JUN 12, 2025

Computational Design of de novo Transcription Factors for Targeted Genetic Repression

Abstract:

DNA-binding proteins (DBPs) play key roles in genetic regulation and manipulation in both natural and synthetic contexts. Aided by advances in machine learning and protein engineering, the design of de novo DBPs is now possible. While early attempts yielded small, single-chain proteins capable of sequencespecific DNA binding, these monomers could not alter gene expression. In contrast, many native transcription factors (TFs) are homodimers, enabling more protein-DNA contacts than de novo DBPs. We hypothesized that the dimeric nature of these TFs improves DNA-binding affinity and ensures the TF remains bound to the DNA even in the presence of native transcriptional machinery.
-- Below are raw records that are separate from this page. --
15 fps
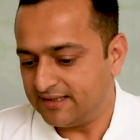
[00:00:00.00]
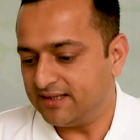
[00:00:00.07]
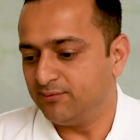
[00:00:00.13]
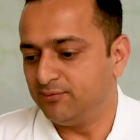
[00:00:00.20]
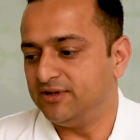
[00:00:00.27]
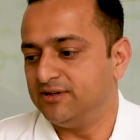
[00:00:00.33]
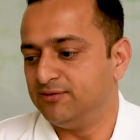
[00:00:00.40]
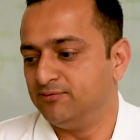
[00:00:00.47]

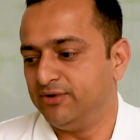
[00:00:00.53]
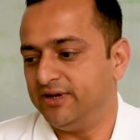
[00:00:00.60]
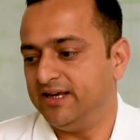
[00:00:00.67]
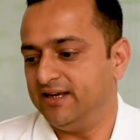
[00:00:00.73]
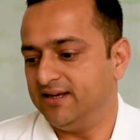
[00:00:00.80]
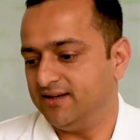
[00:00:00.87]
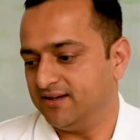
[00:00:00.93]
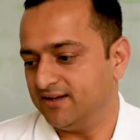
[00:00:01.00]
then we
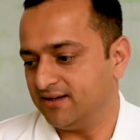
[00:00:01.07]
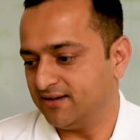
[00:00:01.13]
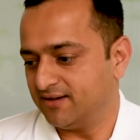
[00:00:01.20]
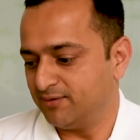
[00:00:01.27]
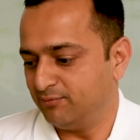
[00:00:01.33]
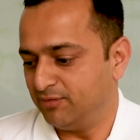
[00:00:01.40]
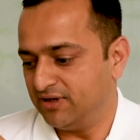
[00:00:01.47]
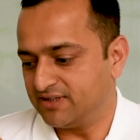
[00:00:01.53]
we
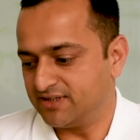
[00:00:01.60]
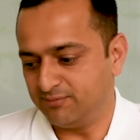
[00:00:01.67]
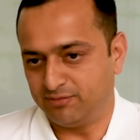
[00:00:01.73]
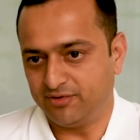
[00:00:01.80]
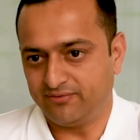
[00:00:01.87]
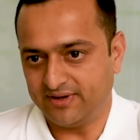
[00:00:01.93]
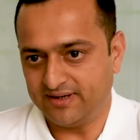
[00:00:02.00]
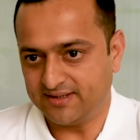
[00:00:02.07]
uh, built
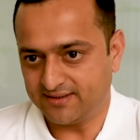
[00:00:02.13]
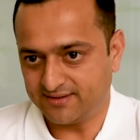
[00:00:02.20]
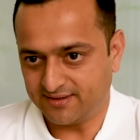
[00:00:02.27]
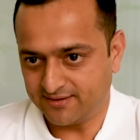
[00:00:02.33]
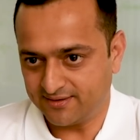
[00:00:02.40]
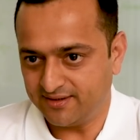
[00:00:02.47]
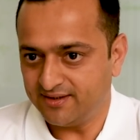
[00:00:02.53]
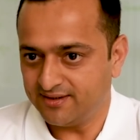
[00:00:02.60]
simplify
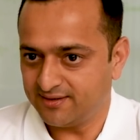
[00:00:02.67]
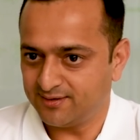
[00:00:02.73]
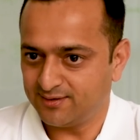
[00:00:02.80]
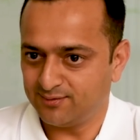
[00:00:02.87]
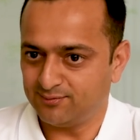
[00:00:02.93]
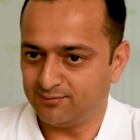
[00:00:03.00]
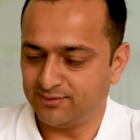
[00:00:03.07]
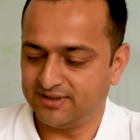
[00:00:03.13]
360
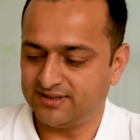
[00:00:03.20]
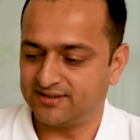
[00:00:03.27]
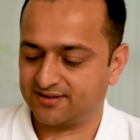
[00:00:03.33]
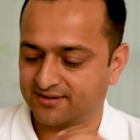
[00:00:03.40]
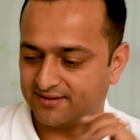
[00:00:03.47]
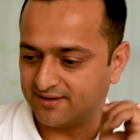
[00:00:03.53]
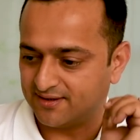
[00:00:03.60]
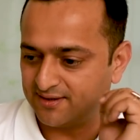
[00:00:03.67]

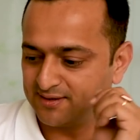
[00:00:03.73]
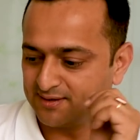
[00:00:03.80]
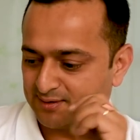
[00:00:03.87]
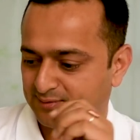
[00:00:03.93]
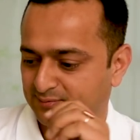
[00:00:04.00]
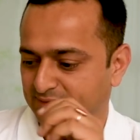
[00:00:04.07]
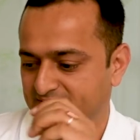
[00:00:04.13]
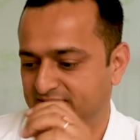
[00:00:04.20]
which
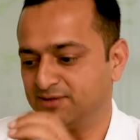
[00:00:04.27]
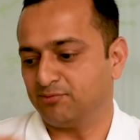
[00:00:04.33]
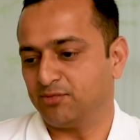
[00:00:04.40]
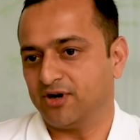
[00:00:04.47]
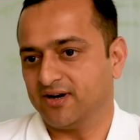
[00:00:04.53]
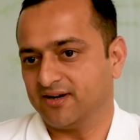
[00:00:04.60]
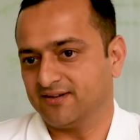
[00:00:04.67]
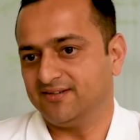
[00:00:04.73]
uh, is the
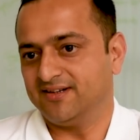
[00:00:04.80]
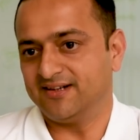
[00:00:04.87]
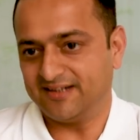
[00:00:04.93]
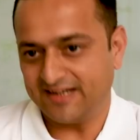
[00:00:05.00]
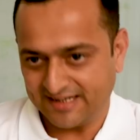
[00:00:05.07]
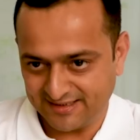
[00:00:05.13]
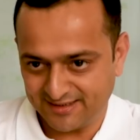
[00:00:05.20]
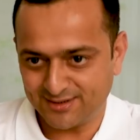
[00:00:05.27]
product that
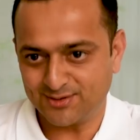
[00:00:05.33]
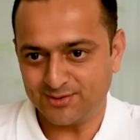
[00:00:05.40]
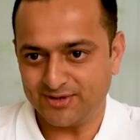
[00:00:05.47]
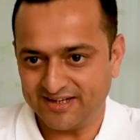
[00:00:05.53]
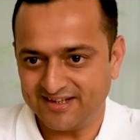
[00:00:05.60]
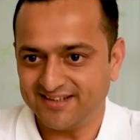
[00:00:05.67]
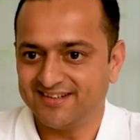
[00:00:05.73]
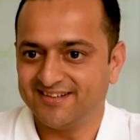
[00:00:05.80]
exists
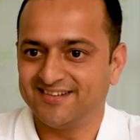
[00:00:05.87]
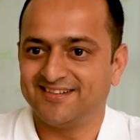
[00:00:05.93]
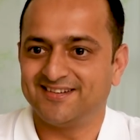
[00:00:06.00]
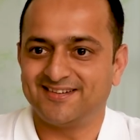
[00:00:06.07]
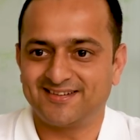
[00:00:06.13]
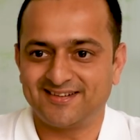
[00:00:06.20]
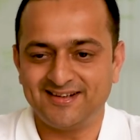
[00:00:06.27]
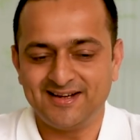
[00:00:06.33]
today
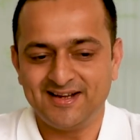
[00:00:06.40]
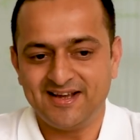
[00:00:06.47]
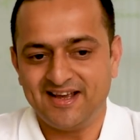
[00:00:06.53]
right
To test this, de novo homodimeric TFs were computationally designed through a structure-based approach with the goal of achieving measurable gene repression in bacteria. RFdiffusion was used to design homodimeric TF backbones, which were subsequently fitted with an amino acid sequence using ProteinMPNN. The predicted sequences were folded with AlphaFold2, and the top 96 TFs were selected based on their predicted local distance difference test (pLDDT), predicted alignment error (PAE), and Cα atom root mean square distance (RMSD) when aligned to the RFdiffusion design. Selected TFs were expressed in E. coli, and their repression was measured through a fluorescence-based assay. Six TFs achieved over 4-fold repression, with the highest performing TF achieving nearly 20-fold repression. All TFs achieved considerable orthogonality and fold repression comparable to that of CRISPR interference systems, demonstrating that the design of effective de novo homodimeric TFs is indeed possible. In the future, the repression of de novo TFs might be enhanced by designing DNA-bending TFs or larger TF oligomers composed of more than two subunits. Successful designs could have applications in synthetic gene circuits, biosensors for various cellular processes, and robust therapeutics for genetic diseases.